Tempo.co – Juru Bicara Mahkamah Agung (MA) Suhadi mengatakan lembaganya tidak bisa mempercepat proses permohonan uji materi Peraturan Komisi Pemilihan Umum (PKPU) Nomor 20 Tahun 2018 tentang larangan mantan narapidana kasus narkoba, pelaku kejahatan seksual terhadap anak dan koruptor menjadi calon legislator.
“Tidak bisa dipercepat, kami harus menunggu sampai perkara yang menyangkut UU Nomor 7 tahun 2017 tentang Pemilu diputus di Mahkamah Konstitusi (MK),” ujar Suhadi kepada Tempo, Rabu, 5 September 2018.
Pernyataan Suhadi menanggapi permintaan Menteri Koordinator Politik Hukum dan Keamanan Wiranto agar MA mempercepat keputusannya, apakah Peraturan KPU ditolak atau dibenarkan. Menurut Suhadi proses perkara PKPU sedang diberhentikan sementara menunggu putusan UU Pemilu diuji di MK.

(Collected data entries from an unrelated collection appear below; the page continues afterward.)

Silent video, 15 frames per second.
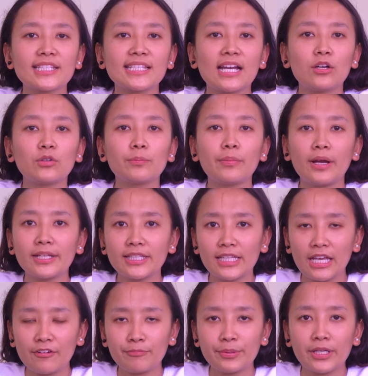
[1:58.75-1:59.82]
down by the
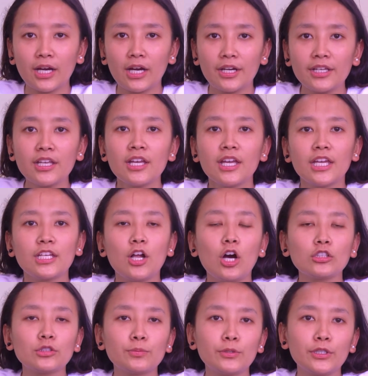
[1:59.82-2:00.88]
FBI in
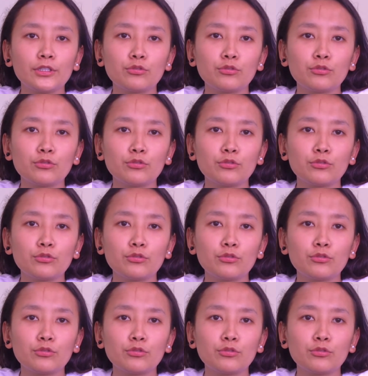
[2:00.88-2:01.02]
October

“Ada 12 perkara soal caleg mantan koruptor itu, satu pun belum bisa ditangani karena sudah diperintahkan oleh ketua kamar untuk dihentikan sementara sampai perkara yang menyangkut UU 7/2017 diselesaikan di MK,” ujar Suhadi.
Polemik bermula saat KPU menerbitkan peraturan Nomor 20 Tahun 2018 yang melarang mantan narapidana narkoba, pelaku kejahatan seksual terhadap anak, dan mantan koruptor menjadi calon legislator. KPU mencoret bakal calon legislator yang diajukan partai politik jika terbukti pernah terlibat salah satu dari tiga kasus itu.

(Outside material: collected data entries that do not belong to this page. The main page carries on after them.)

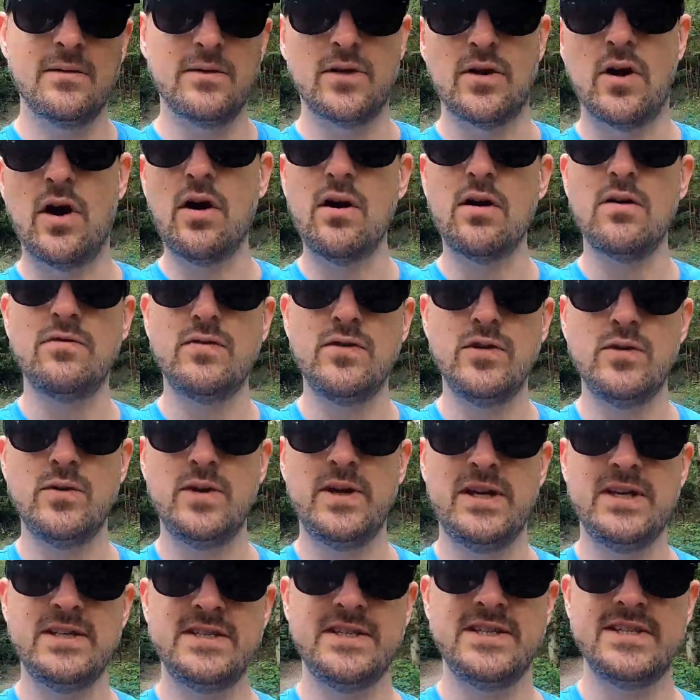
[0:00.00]
There are a
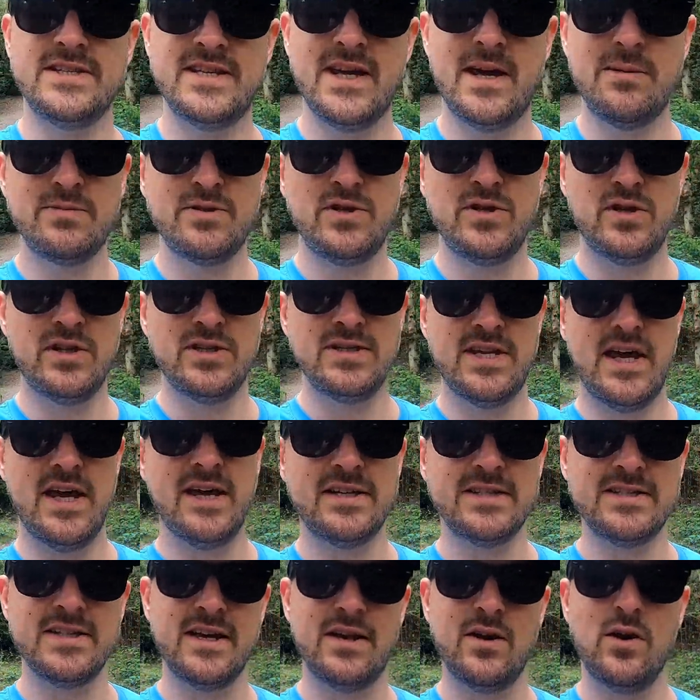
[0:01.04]
few easy steps you can
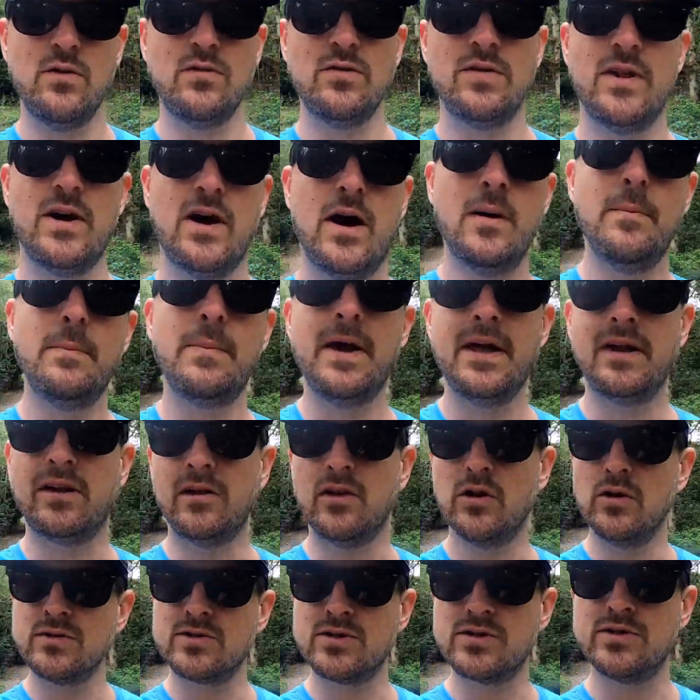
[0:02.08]
take to get over the hump and
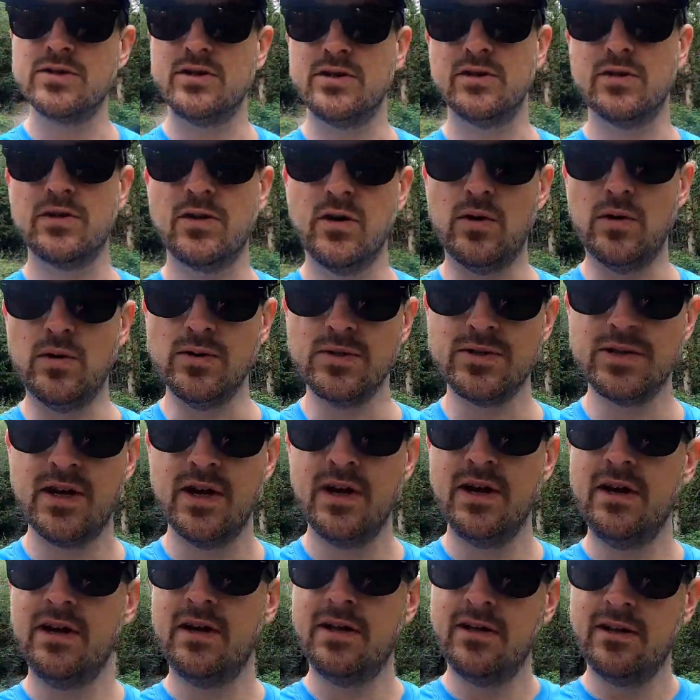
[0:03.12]
closer to your goals.
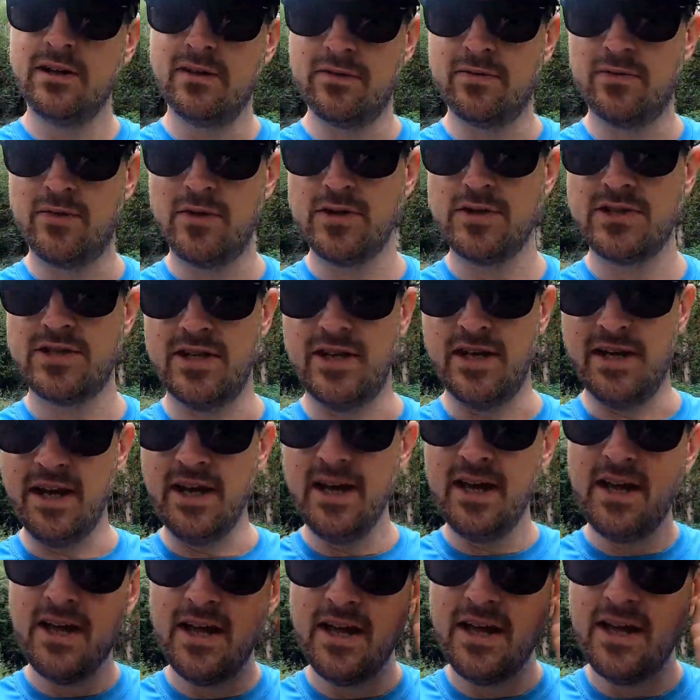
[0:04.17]
The first
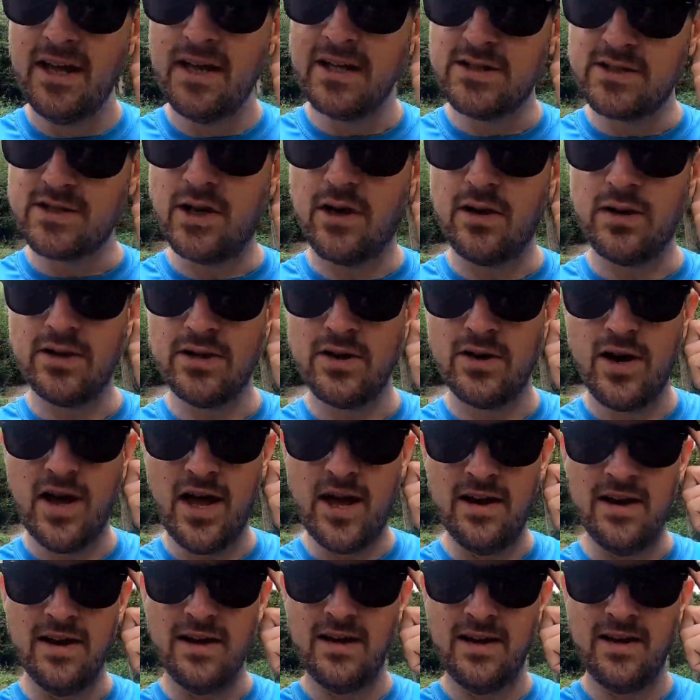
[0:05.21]
thing, it's all in your
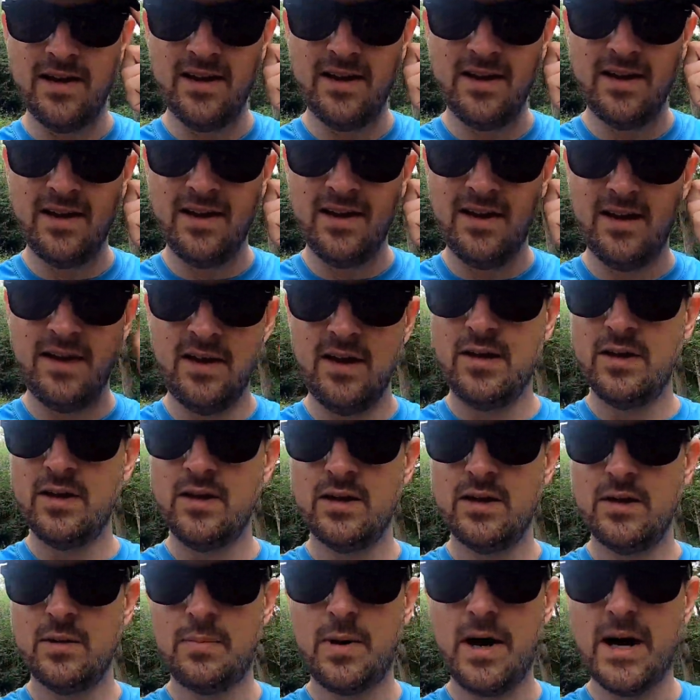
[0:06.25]
head.
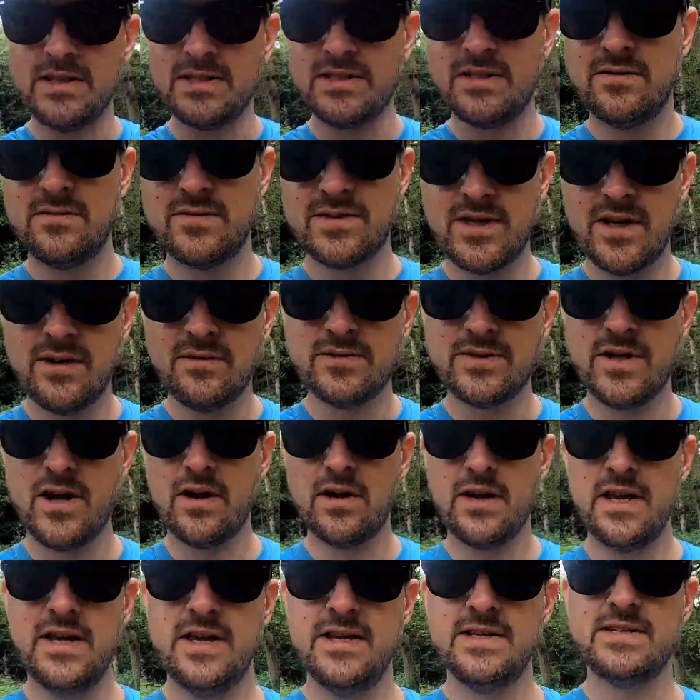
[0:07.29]
Positive
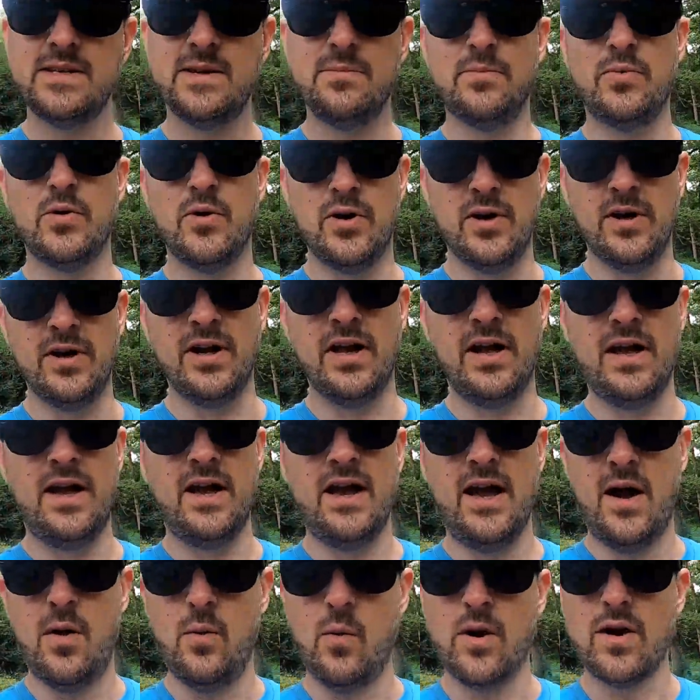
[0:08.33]
self-talk is important,
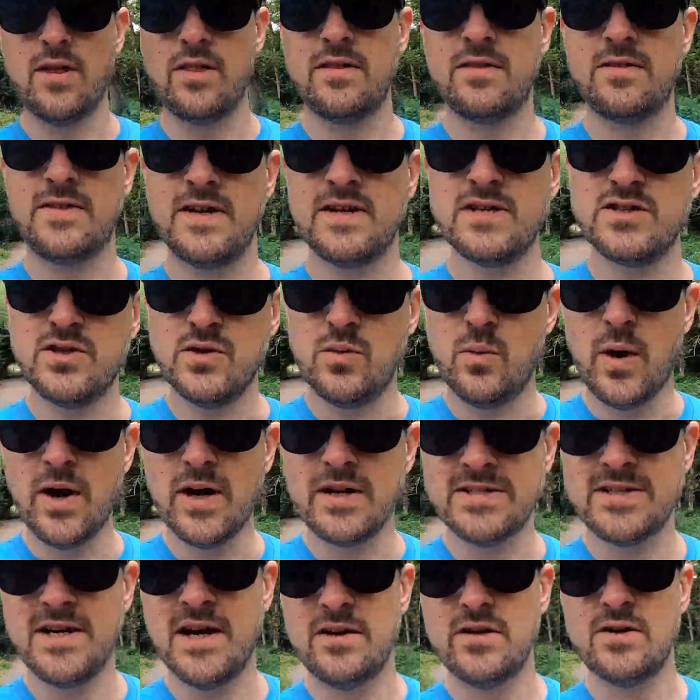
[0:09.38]
and one of the things you
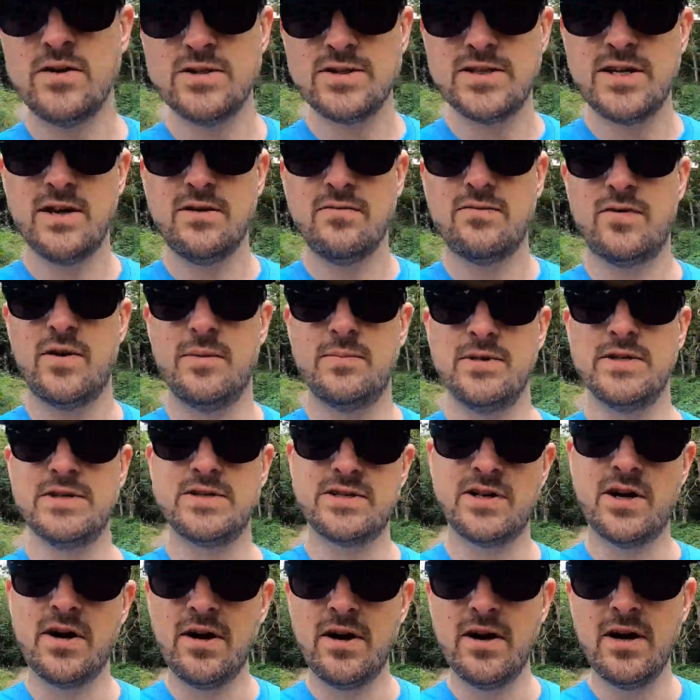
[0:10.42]
want to tell yourself from the
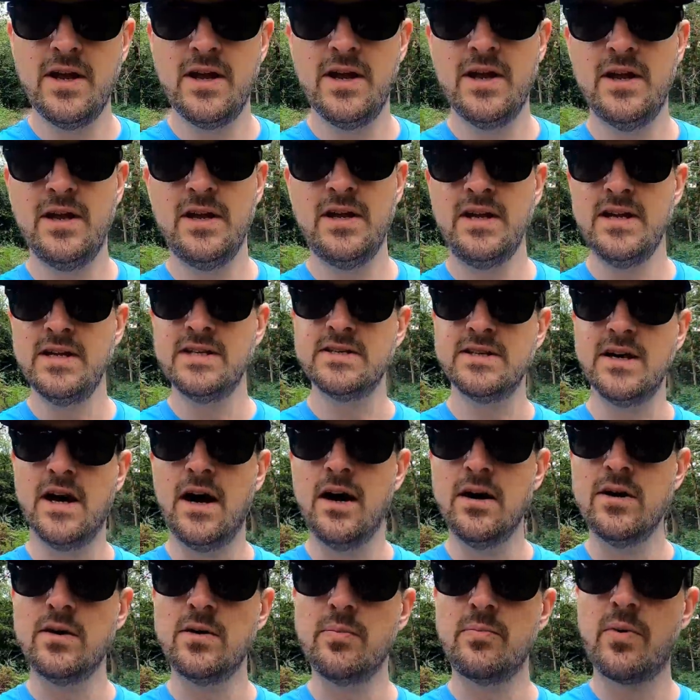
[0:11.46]
start is
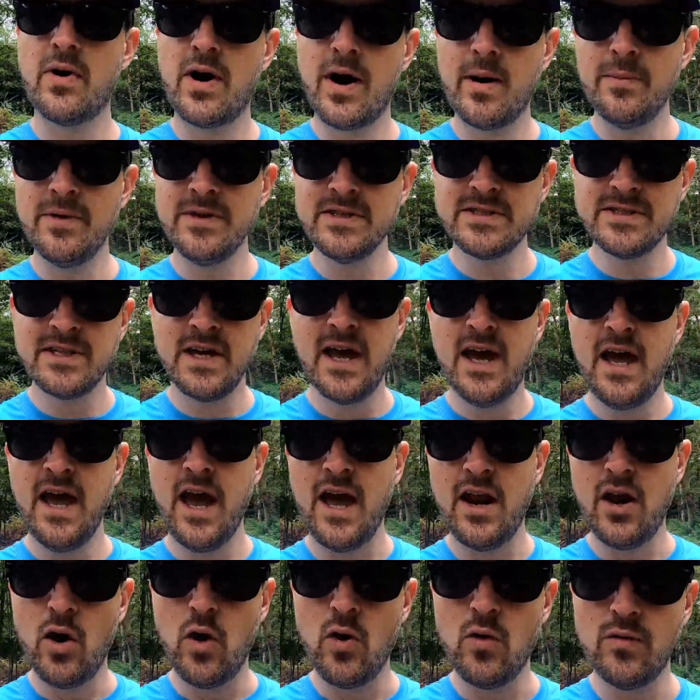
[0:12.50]
under-promise
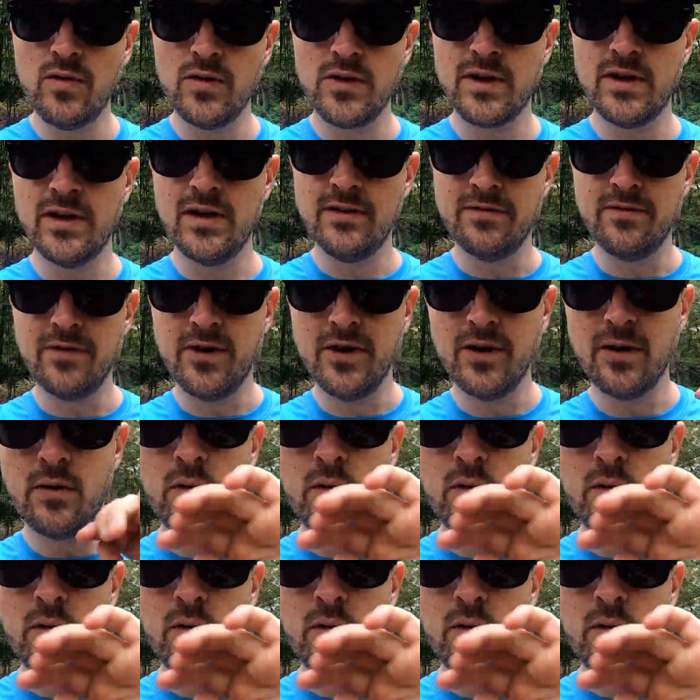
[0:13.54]
and over-deliver.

Peraturan KPU itu digugat ke Mahkamah Agung. Namun sebelum perkaranya disidangkan, sebanyak 12 Badan Pengawas Pemilu (Bawaslu) daerah menyatakan 14 mantan koruptor lolos jadi calon legislator.
Bawaslu meminta KPU melaksanakan putusan tersebut. Menurut Bawaslu, melarang mantan narapidana ikut pemilihan umum sama dengan melanggar hak mereka. Dalam Pasal 28 huruf J UUD 1945 disebutkan setiap warga negara memiliki kesempatan untuk maju dalam pemilu.

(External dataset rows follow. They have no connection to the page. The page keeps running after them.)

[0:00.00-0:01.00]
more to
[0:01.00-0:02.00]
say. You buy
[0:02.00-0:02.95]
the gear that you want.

Wiranto menilai tak ada yang salah dalam polemik itu. KPU di satu sisi ingin memberantas korupsi, sedangkan Bawaslu dinilai bertindak berdasarkan hukum yang berlaku. Untuk itu, dia menyerahkan keputusan kepada MA. KPU dan Bawaslu pun sepakat menunggu hasil persidangan. Keputusan itu diambil saat kedua lembaga itu rapat koordinasi bersama serta Dewan Kehormatan Penyelenggaraan Pemilu (DPKP).